▶ **Task statement**: Please copy every record below exactly and leave out the pictures.

▶ **Raw data**:

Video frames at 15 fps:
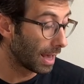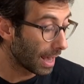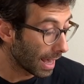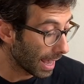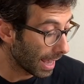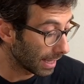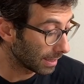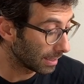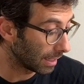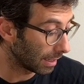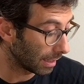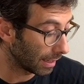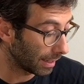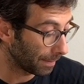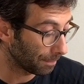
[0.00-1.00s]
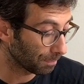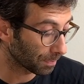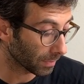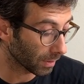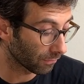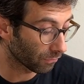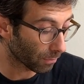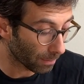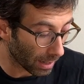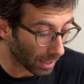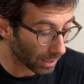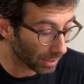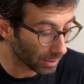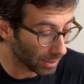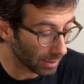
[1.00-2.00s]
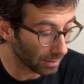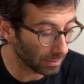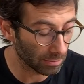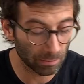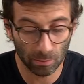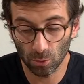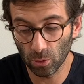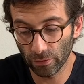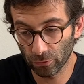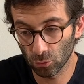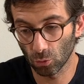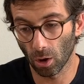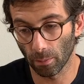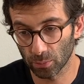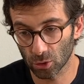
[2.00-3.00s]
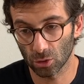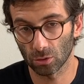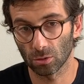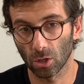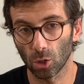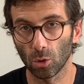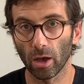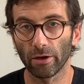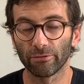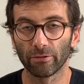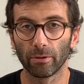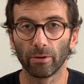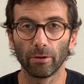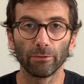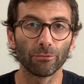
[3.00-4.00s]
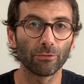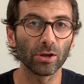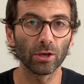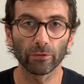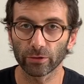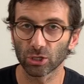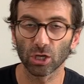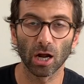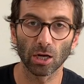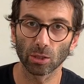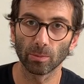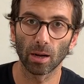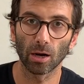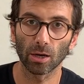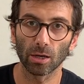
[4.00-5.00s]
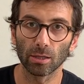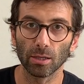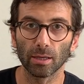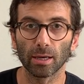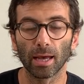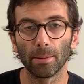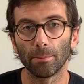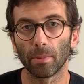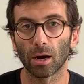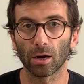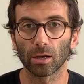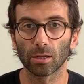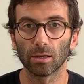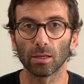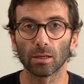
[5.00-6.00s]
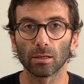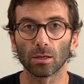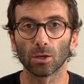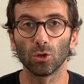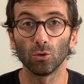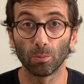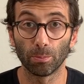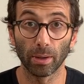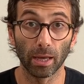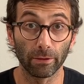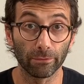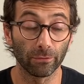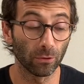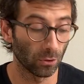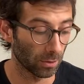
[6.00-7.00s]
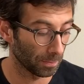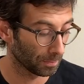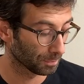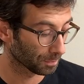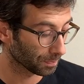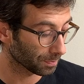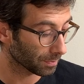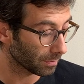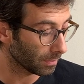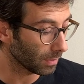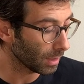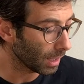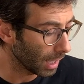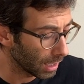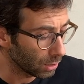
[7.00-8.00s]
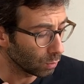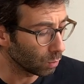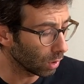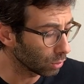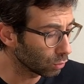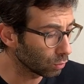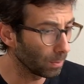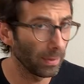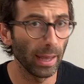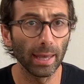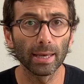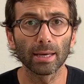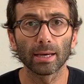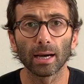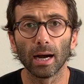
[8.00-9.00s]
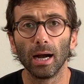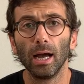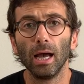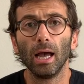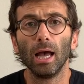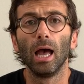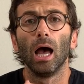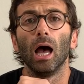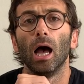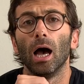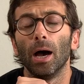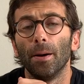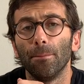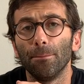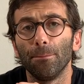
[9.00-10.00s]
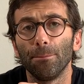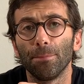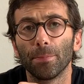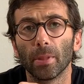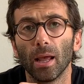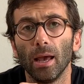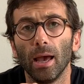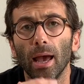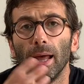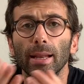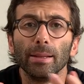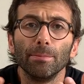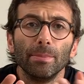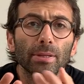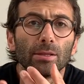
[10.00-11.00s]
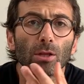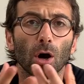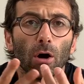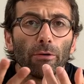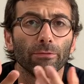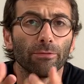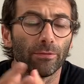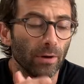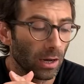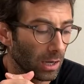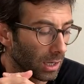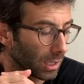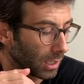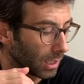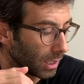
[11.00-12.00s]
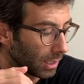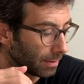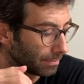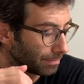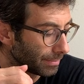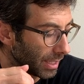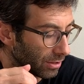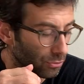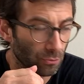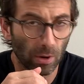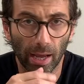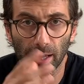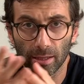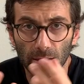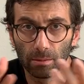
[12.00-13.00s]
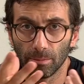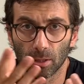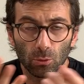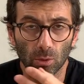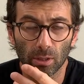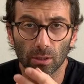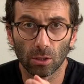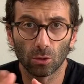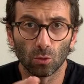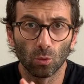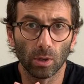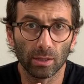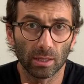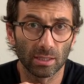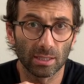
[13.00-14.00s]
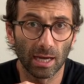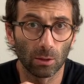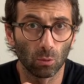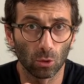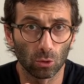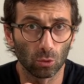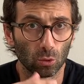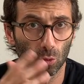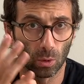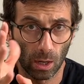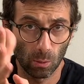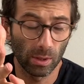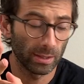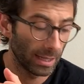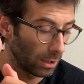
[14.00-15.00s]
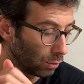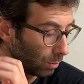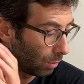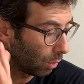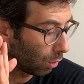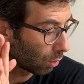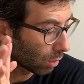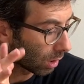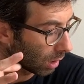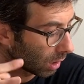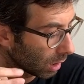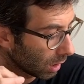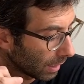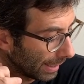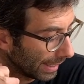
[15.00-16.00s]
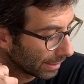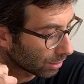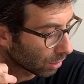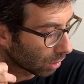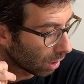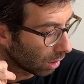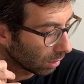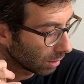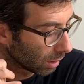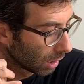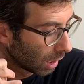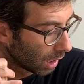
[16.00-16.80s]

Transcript: And uh, um, for marketing, you have two options. You have free of charge marketing and marketing you pay for and you want to make uh, um, a little bit of uh, um, a trade between the two and decide what to do. I will tell you more uh, later on.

▶ **Task answer**:
Video frames at 15 fps:
[0.00-1.00s]
[1.00-2.00s]
[2.00-3.00s]
[3.00-4.00s]
[4.00-5.00s]
[5.00-6.00s]
[6.00-7.00s]
[7.00-8.00s]
[8.00-9.00s]
[9.00-10.00s]
[10.00-11.00s]
[11.00-12.00s]
[12.00-13.00s]
[13.00-14.00s]
[14.00-15.00s]
[15.00-16.00s]
[16.00-16.80s]

Transcript: And uh, um, for marketing, you have two options. You have free of charge marketing and marketing you pay for and you want to make uh, um, a little bit of uh, um, a trade between the two and decide what to do. I will tell you more uh, later on.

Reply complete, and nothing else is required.